What sort of world did Ida live in?
The epoch she lived in was known as the Eocene, which began about 55 million years ago, about 10 million years after the extinction of the dinosaurs. It was during the period that the warm-blooded mammals continued their evolutionary transition from small, shrew-like creatures that lived alongside the dinosaurs to the large and diverse array of animals we see today, from rats, sheep and elephants to dolphins, bats and humans.
The place where Ida lived was a semi-tropical forest near a volcanic lake in a region that became a disused pit called Grube Messel near Darmstadt in Germany. The Messel pit has yielded a rich assortment of Eocene animals, such as fish, birds, bats, turtles and dwarf horses, many of which may have died from the poison gases given off from the lake.
Who discovered her?
An unnamed fossil collected found her in the Messel pit by splitting apart a slab of rock at the base of a place called Turtle Hill to reveal two mirror-image impressions in the rock, known as the part and counterpart. The less detailed counterpart was subsequently sold to a dinosaur museum in Wyoming in America but an analysis revealed that parts of the impression had been tinkered with to make the fossil seem more complete than it was.
Then what happened?
The detailed "part" of the fossil was kept hidden until it was eventually sold in 2007 to the Natural History Museum in Oslo. It is by studying this section that scientists realised the fossil's significance in the early evolution of the primates.
Are there any doubts about the significance of the find?
The Oslo scientists have run an exhaustive set of tests on the fossil and have concluded that it is completely genuine and authentic, according to their scientific paper. But one of the slightly suspicious aspects of the story is how it has emerged in a blaze of publicity co-ordinated by the television documentary company that was given access to the scientists, along with the involvement of a publisher with a book to sell on the subject.
What's unusual about that?
Usually, new discoveries of this significance is first published in the peer-reviewed scientific literature where the claims are meticulously analysed by teams of experts.

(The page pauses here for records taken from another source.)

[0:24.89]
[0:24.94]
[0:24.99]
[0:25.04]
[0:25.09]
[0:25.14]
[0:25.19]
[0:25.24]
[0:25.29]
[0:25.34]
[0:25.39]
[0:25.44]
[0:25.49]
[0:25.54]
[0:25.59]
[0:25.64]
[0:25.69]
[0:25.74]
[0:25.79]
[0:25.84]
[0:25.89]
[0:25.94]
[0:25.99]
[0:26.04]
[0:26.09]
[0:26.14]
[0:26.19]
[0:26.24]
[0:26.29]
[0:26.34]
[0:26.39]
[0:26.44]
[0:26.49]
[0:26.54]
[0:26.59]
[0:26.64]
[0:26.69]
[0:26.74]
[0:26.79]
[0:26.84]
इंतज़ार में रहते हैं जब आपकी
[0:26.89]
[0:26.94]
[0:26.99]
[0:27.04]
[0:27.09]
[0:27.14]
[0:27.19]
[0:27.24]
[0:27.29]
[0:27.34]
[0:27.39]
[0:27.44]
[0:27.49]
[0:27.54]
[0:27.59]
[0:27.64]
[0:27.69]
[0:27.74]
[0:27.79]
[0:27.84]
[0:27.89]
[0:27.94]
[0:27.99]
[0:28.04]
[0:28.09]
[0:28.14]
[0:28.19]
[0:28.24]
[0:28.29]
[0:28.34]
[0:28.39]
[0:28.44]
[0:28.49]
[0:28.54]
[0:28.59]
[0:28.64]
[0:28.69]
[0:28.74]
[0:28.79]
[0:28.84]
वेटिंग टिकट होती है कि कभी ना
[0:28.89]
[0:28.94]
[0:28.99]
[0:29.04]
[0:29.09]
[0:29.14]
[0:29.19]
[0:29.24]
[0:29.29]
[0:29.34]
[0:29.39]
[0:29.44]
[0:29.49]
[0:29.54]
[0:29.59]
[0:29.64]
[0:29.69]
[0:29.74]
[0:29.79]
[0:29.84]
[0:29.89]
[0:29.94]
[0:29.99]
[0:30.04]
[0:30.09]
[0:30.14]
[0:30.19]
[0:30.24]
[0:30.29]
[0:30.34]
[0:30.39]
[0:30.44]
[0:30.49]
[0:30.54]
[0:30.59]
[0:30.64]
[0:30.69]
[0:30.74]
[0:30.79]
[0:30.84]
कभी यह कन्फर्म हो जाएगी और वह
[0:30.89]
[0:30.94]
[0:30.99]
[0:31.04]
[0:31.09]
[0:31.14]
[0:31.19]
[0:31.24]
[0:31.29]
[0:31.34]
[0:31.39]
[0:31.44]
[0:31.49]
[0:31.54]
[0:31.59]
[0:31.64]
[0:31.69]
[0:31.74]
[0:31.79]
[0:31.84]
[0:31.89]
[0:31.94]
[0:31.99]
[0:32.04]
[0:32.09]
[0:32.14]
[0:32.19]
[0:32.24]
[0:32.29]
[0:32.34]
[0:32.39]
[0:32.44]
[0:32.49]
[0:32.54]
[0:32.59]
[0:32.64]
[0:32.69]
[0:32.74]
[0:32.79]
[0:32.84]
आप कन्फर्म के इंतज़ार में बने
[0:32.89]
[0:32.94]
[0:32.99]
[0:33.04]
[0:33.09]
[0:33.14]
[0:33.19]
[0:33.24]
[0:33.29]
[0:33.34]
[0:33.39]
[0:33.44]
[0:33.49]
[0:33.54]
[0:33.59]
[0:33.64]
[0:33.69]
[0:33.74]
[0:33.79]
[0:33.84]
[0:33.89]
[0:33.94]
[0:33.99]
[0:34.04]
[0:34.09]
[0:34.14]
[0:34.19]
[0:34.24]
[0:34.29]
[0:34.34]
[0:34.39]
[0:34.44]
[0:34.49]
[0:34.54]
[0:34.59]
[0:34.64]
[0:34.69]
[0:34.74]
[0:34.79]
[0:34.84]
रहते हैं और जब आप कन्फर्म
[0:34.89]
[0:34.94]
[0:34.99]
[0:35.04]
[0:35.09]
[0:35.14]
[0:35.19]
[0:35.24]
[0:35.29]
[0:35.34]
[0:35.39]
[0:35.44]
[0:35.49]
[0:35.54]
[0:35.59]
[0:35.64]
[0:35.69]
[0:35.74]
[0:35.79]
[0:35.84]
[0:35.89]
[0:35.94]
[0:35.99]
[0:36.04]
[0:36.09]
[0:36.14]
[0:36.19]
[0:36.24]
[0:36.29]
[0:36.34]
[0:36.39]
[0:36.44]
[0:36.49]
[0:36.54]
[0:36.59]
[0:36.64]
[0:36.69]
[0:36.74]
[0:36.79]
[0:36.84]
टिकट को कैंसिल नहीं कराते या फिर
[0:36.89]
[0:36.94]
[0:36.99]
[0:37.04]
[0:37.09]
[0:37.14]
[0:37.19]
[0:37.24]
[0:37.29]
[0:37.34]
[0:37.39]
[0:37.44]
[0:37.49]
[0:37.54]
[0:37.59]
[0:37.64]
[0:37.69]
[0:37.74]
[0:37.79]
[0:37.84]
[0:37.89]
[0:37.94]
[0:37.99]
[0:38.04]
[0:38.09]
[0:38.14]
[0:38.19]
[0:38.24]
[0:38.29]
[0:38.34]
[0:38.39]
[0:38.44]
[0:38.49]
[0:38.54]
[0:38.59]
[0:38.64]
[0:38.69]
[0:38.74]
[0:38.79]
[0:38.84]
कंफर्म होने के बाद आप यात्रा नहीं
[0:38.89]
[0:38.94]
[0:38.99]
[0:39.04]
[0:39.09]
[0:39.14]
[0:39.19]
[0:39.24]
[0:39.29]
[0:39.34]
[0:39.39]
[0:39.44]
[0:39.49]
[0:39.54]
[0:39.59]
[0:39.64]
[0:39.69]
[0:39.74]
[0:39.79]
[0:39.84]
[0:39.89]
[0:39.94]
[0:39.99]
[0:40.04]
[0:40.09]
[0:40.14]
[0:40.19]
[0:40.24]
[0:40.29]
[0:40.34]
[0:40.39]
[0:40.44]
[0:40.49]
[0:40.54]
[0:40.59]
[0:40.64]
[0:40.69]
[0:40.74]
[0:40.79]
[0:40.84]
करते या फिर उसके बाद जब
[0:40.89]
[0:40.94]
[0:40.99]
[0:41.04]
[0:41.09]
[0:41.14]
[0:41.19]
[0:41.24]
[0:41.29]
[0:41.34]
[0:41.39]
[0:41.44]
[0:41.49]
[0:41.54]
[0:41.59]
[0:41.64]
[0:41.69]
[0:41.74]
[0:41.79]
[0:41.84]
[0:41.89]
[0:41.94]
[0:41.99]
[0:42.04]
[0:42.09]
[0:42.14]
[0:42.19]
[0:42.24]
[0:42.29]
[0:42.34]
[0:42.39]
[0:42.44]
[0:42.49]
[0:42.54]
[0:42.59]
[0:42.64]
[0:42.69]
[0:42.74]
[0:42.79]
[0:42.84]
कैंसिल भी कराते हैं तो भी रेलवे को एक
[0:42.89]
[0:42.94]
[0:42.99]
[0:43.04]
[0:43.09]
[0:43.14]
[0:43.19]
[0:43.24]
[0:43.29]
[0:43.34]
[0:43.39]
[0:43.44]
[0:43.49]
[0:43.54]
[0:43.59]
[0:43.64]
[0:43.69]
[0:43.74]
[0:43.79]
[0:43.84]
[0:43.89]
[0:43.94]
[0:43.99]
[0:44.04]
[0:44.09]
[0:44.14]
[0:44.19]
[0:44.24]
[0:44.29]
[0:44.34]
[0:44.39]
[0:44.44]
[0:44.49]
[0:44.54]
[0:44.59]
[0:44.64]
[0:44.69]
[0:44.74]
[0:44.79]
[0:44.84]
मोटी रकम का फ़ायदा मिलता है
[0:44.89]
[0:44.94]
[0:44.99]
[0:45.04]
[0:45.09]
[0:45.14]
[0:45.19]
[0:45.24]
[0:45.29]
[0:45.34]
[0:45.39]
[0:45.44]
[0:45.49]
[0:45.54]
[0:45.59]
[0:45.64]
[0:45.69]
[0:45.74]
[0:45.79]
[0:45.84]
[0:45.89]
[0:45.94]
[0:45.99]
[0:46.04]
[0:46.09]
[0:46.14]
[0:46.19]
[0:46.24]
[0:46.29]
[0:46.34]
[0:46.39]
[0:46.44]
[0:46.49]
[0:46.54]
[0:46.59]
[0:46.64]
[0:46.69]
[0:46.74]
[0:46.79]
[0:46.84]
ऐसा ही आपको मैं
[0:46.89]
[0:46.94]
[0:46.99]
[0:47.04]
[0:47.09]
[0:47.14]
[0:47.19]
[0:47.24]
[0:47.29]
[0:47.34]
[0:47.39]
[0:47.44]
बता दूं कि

However, this study was published in a free-access, on-line journal called PLOS which said that it announced the study to coincide with a press conference in New York organised by the American Museum of Natural History and its media partners. Rather than being in control of when the announcement should be made, which is what journals like Science and Nature usually insist on, PLOS was in the hands of other, more media-savvy organisations that could manipulate the spin and the hype.
So is Ida the missing link?
No, she is not "the link" because there is never going to be one missing link between humans and their primate ancestors. Neither is Ida our direct ancestor. She belonged to a branch that evolved in parallel to the ancestral line of primates that eventually gave rise to humans.
Ida is an important and fascinating discovery at the roots of the primate lineage but unfortunately it could become mired in hype and exaggerated claims – such as Ida being "our earliest ancestor". She was not "the link", but simply one of many, many links in the long and complicated descent of man.
Are the claims for Ida's significance overstated?
* She is not the missing link but one of many links in the long chain of Man's descent.
* The publicity statements were hyped to make her appear more special than she is.
* She was not on the direct line of descent that led to Homo sapiens but a side branch.
* It is the first time such a well-preserved primate fossil has been revealed.
* Her features clearly show the transition from lemur-like animal to ape-like primate.
* It is remarkable that such an old and important fossil has survived so well.